Vendere agli Usa?
Triste ma utile

Il palazzo dell’Inps non è più italiano.

Nello stabile che la sigla indica come Istituto Nazionale della Previdenza Sociale in realtà di nazionale resteranno solo i servizi offerti dagli uffici, mentre i muri batteranno bandiera Usa. Sì, perché l’edificio è stato comperato da un fondo americano, che si è portato a casa in un pacchetto dell’importo totale di 200 milioni di euro cinque edifici statali, uno a Como, l’Inps, e altri a Milano, Torino e Genova. Un acquisto come altri che si stanno perfezionando di recente, e che è vantaggioso più che per chi vende, lo Stato italiano, per chi compera, in questo caso per gli americani. Conveniente per il fondo a stelle e strisce perché? Perché dentro c’è Inps che continuerà a pagare un ottimo affitto, pigione che permetterà all’acquirente di contare su un’entrata certa.

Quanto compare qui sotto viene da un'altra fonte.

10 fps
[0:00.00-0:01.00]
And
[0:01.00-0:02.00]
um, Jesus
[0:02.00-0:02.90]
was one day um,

In città oltre al palazzo dell’Inps sono in vendita gli edifici statali della Motorizzazione, in via Italia Libera l’agenzia del territorio, in via Tentorio la Motorizzazione civile e in via Regina Teodolinda l’Agenzia delle dogane, tutti edifici sicuri, nel senso che producono reddito attraverso gli affitti. La prima considerazione che si può fare all’indomani della vendita dell’Inps agli americani è che di certo quello stabile non rischierà mai di cadere a pezzi, i nuovi proprietari lo terranno come si deve. E chi lo dice?

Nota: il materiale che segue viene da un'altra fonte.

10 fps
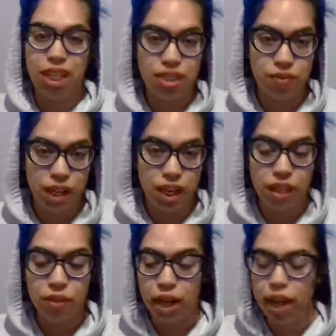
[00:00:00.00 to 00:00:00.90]
that's
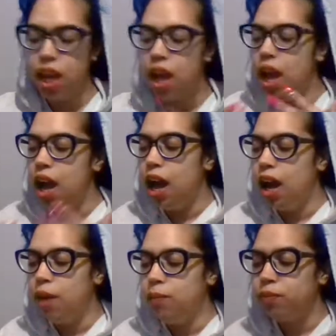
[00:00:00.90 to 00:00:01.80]
fine, right?
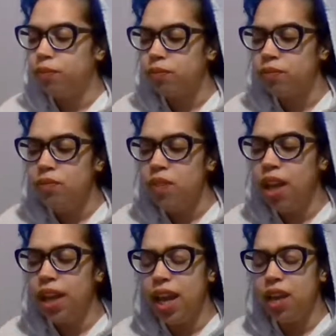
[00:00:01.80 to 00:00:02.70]

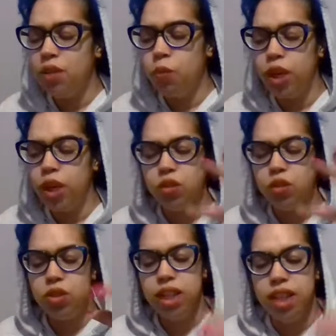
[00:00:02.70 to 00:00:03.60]
Again, when you
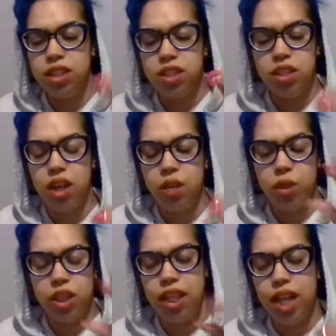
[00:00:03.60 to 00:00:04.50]
stay stuck
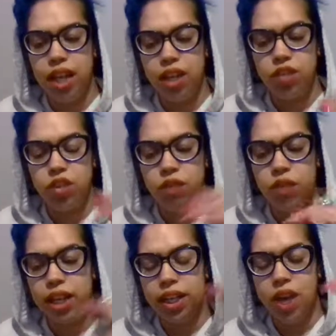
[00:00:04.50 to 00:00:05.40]
within that energy of
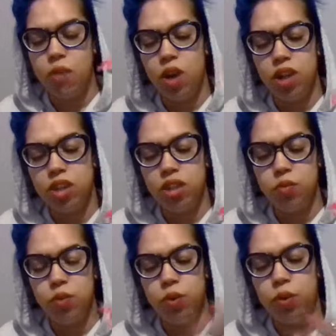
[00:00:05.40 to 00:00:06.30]
like not wanting to
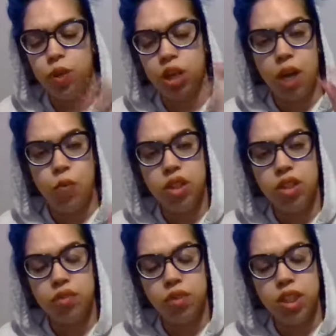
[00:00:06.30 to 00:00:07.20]
move forward and not wanting
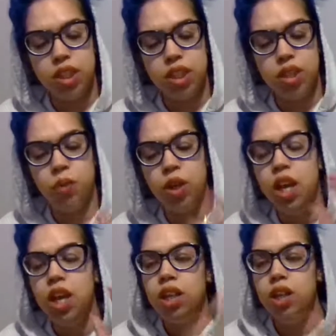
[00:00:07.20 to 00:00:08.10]
to release anyone,
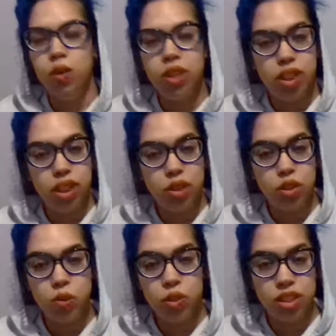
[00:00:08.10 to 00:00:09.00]
the only thing that you're
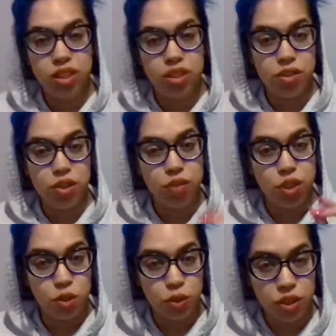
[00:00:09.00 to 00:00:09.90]
doing is a
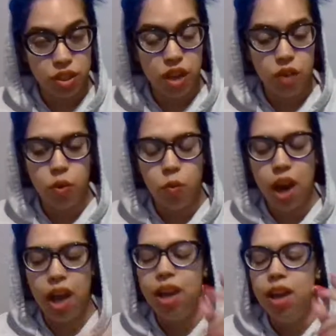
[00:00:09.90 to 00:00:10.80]
disservice to yourself.
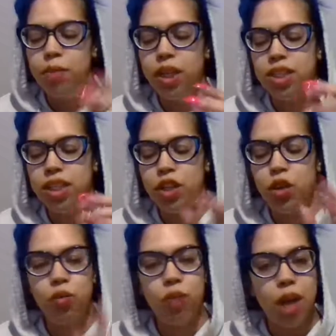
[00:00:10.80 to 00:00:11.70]
Why? Because then
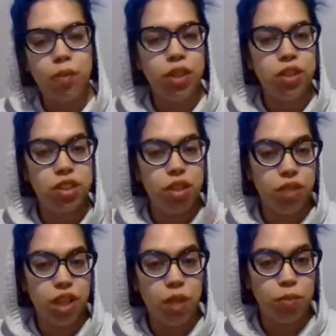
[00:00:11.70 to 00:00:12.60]
you're robbing
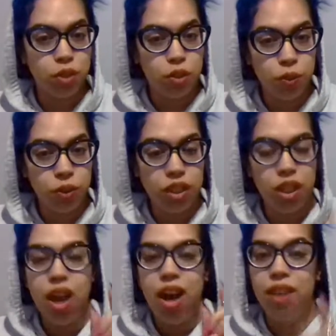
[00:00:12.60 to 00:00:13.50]
yourself the
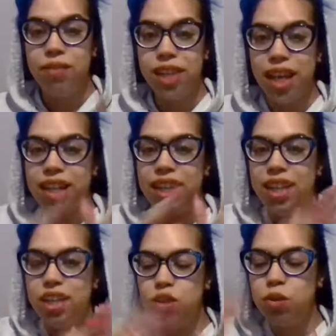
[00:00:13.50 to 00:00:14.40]
opportunity of getting
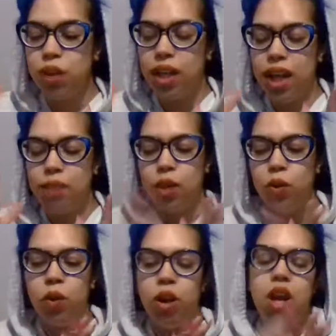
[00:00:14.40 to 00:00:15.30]
into alignment
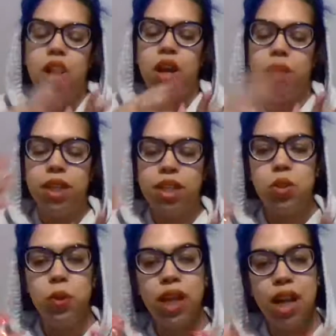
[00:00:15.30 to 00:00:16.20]
or coming
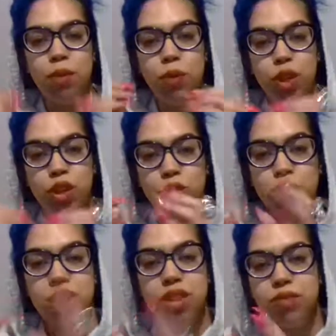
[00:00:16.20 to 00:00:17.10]
into alignment with
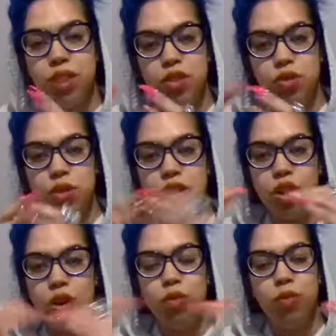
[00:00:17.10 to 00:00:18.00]
those individuals that
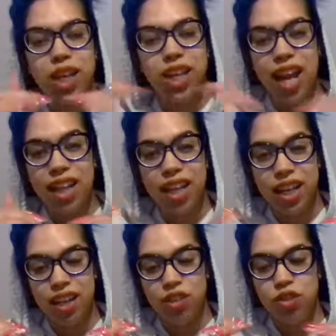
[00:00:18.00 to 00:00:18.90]
are already at that
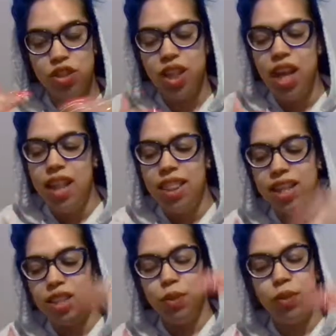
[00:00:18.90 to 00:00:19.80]
energy
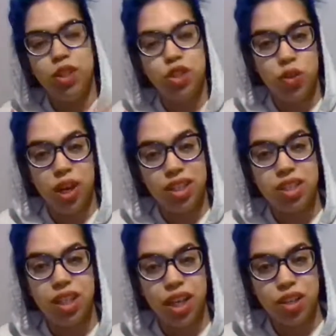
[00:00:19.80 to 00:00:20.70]
that spirit is trying
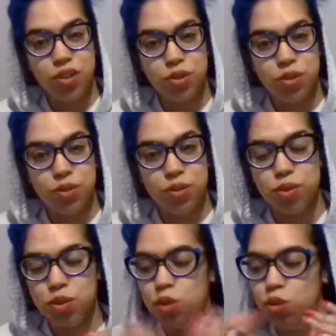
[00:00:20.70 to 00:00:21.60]
to get you to.
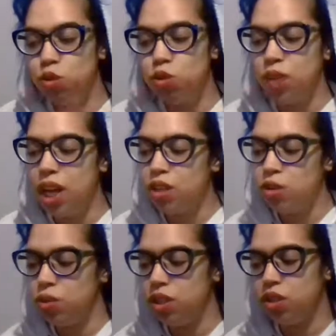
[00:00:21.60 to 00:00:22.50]
So do not
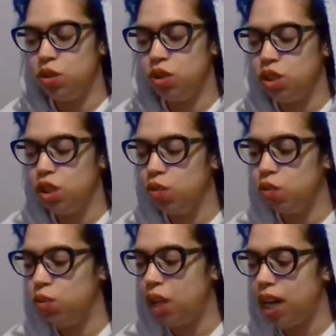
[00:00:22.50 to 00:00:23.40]
do this to yourself.
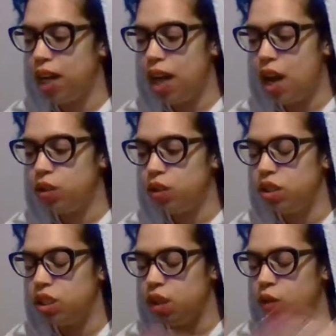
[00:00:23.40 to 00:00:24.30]
Do not allow
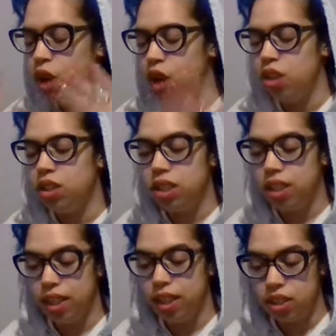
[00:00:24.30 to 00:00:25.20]
yourself to
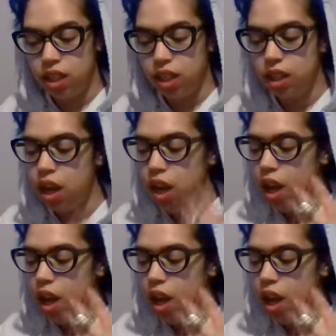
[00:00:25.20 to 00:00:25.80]
stay stuck.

Lo dicono i fatti, purtroppo. L’ente pubblico, sia lo Stato o il Comune è il peggior proprietario immobiliare. Gli edifici che possiede spesso sono maltenuti o addirittura abbandonati.

Mancano i soldi, mancano i progetti, manca tutto quello che serve a un proprietario immobiliare. Un privato, forse è il concetto stesso di proprietà privata a fare la differenza, riesce a gestire meglio il suo immobile.

Lo Stato o il Comune no, l’edificio è di tutti e sembra che proprio per questo tutti siano autorizzati a trattarlo male e spesso a ripararlo peggio. Ma a questo punto il discorso si biforca, gli stabili pubblici quando sono in attività vengono spesso trascurati da chi li usa, quindi dai cittadini, e poi finiscono per esserlo da chi li possiede, Comuni o Stato. Gli ultimi per mille motivi, in cui rientra a volte anche la volontà, e poi i soldi che mancano sempre, ma pure la carenza progettuale ha una sua larga parte.

Ci sono esempi di mala o nulla gestione anche in città. Il Politeama per esempio, preso anche dal regista Virzì a modello della decadenza, per poche quote è dei privati, ma il Comune anche quando riuscisse a ottenerlo tutto non avrebbe soldi e progetti per riportarlo in vita, nonostante il pregio storico-artistico che nessuno nega all’edificio.

Ma c’è anche la polveriera di Albate che era dello Stato, è stata acquistata dal Comune e ora è lì abbandonata. E l’elenco potrebbe continuare, fino a farci dire che forse, può non piacere, ma forse sarebbe davvero meglio che gli stabili in disuso venissero acquistati da altri. Meglio se stranieri dicono gli esperti.

Triste? Un po’ sì, ma se Como, come ha dimostrato l’interesse degli americani, è ancora appetibile, allora si vendano gli edifici a chi li può gestire meglio. Il problema è che a volte essi vengono svenduti. Sembra di essere caduti in un canzone di Vasco Rossi, “Faccio il militare”. Canta Vasco: «Come facciamo la guerra dimmi... coi bastoni? Ma io non lo so... io piango e basta. (…) Non siamo mica gli Americani che loro possono sparare agli Indiani».